*** SUPPLIED MATERIAL Section Begins ***

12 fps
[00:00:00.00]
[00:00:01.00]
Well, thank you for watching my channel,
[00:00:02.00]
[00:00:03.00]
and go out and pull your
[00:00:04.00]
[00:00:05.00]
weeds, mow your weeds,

*** SUPPLIED MATERIAL Section Ends ***
*** SUPPLIED MATERIAL Section Begins ***

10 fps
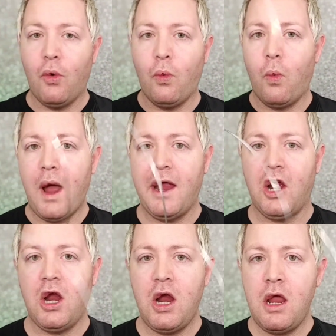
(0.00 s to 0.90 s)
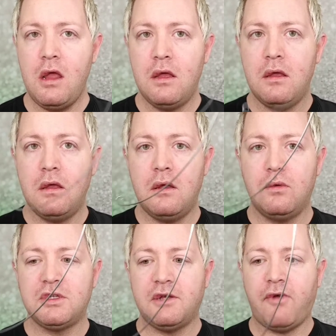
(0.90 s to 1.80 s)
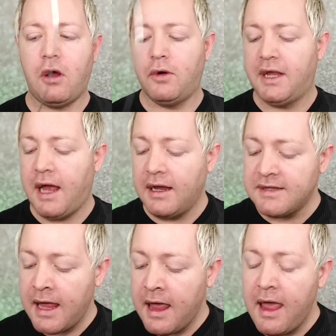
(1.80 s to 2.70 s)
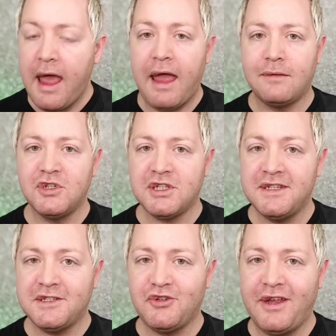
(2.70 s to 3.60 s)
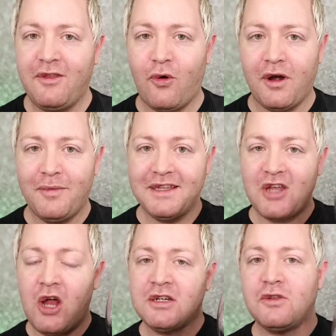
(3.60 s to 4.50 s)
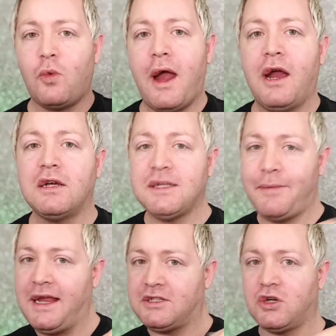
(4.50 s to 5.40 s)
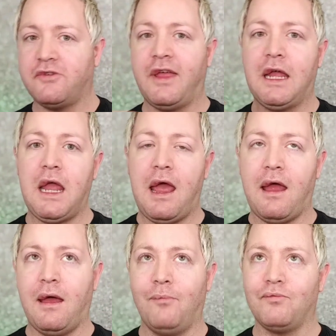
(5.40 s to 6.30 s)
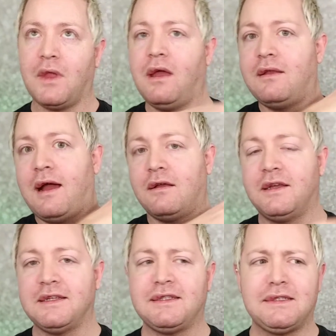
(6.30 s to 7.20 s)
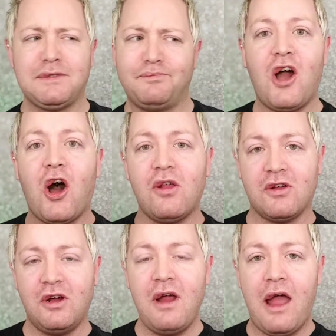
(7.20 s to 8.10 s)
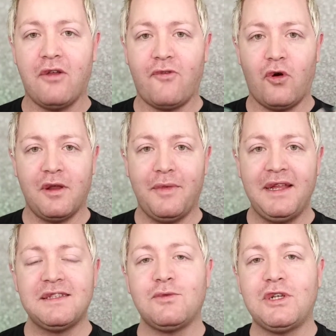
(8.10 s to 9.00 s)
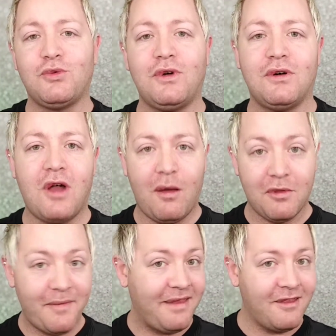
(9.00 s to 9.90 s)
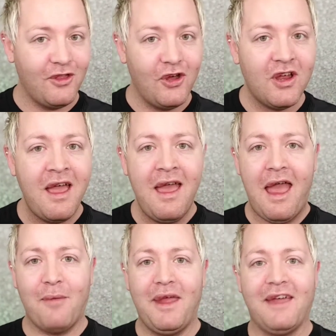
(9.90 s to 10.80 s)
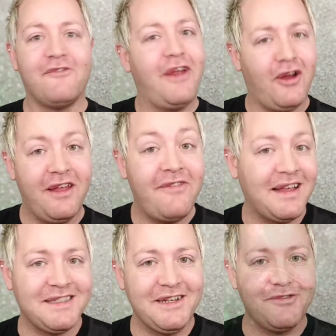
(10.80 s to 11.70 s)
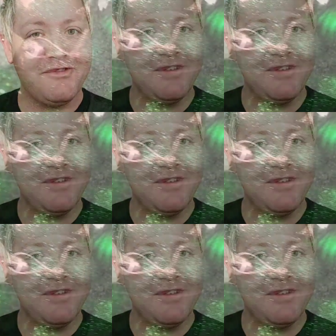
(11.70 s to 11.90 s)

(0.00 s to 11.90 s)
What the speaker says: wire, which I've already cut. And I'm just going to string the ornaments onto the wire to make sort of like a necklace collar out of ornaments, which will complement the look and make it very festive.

*** SUPPLIED MATERIAL Section Ends ***

**TASK OBJECTIVE**
Reproduce exactly, with no pictures, the lines above from the one holding "(0.00 s to 0.90 s)" to the one holding "What the speaker", inclusive.

**SOLUTION TO THIS PROBLEM**
(0.00 s to 0.90 s)
(0.90 s to 1.80 s)
(1.80 s to 2.70 s)
(2.70 s to 3.60 s)
(3.60 s to 4.50 s)
(4.50 s to 5.40 s)
(5.40 s to 6.30 s)
(6.30 s to 7.20 s)
(7.20 s to 8.10 s)
(8.10 s to 9.00 s)
(9.00 s to 9.90 s)
(9.90 s to 10.80 s)
(10.80 s to 11.70 s)
(11.70 s to 11.90 s)

(0.00 s to 11.90 s)
What the speaker says: wire, which I've already cut. And I'm just going to string the ornaments onto the wire to make sort of like a necklace collar out of ornaments, which will complement the look and make it very festive.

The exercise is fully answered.